→ Brief: In your transcription, keep every record exact and leave out the pictures.

---------- Listed entries

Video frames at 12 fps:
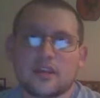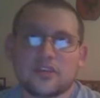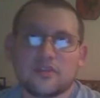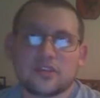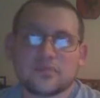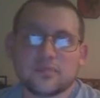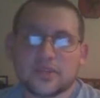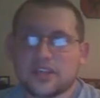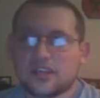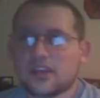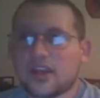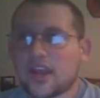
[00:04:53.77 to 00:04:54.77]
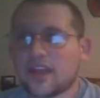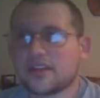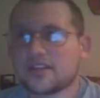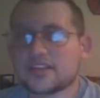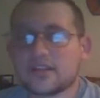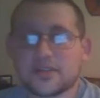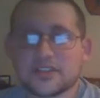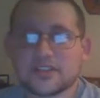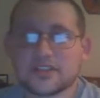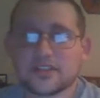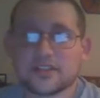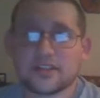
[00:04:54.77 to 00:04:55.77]
USB, and in some
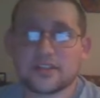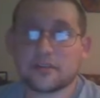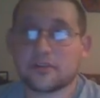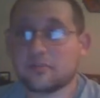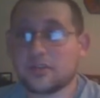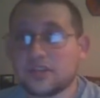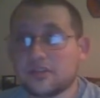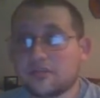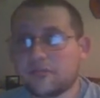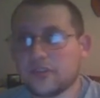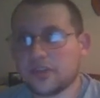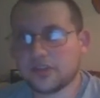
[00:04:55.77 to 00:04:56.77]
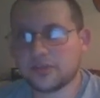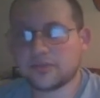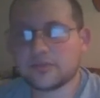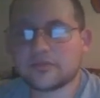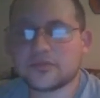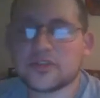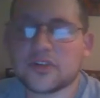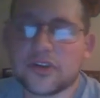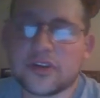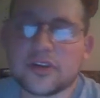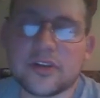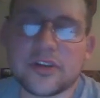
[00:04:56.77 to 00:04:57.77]
instances it could be the
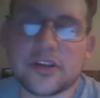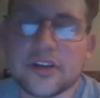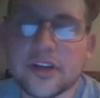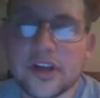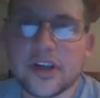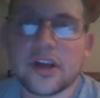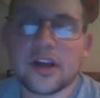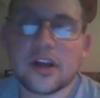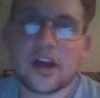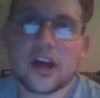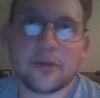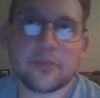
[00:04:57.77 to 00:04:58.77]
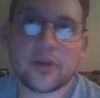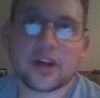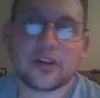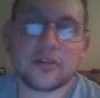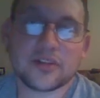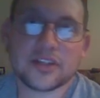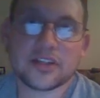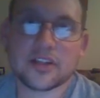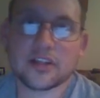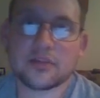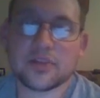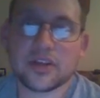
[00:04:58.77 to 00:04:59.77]
circular part goes into the
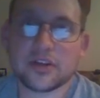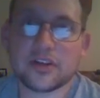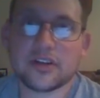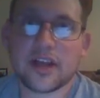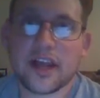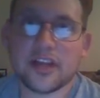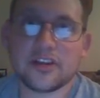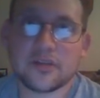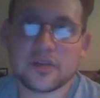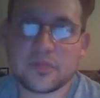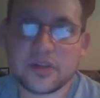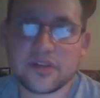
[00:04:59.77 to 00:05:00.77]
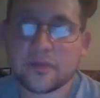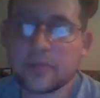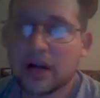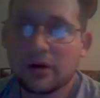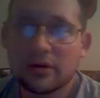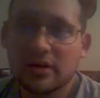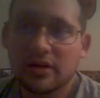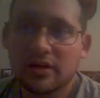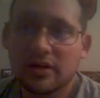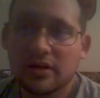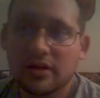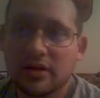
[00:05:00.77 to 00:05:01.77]
computer and USB for power,
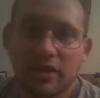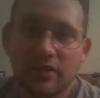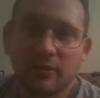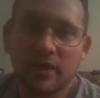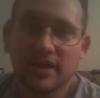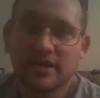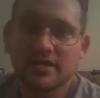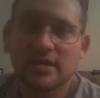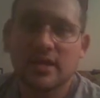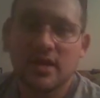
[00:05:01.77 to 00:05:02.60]
or otherwise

--------------------

→ Result of this exercise:
Video frames at 12 fps:
[00:04:53.77 to 00:04:54.77]
[00:04:54.77 to 00:04:55.77]
USB, and in some
[00:04:55.77 to 00:04:56.77]
[00:04:56.77 to 00:04:57.77]
instances it could be the
[00:04:57.77 to 00:04:58.77]
[00:04:58.77 to 00:04:59.77]
circular part goes into the
[00:04:59.77 to 00:05:00.77]
[00:05:00.77 to 00:05:01.77]
computer and USB for power,
[00:05:01.77 to 00:05:02.60]
or otherwise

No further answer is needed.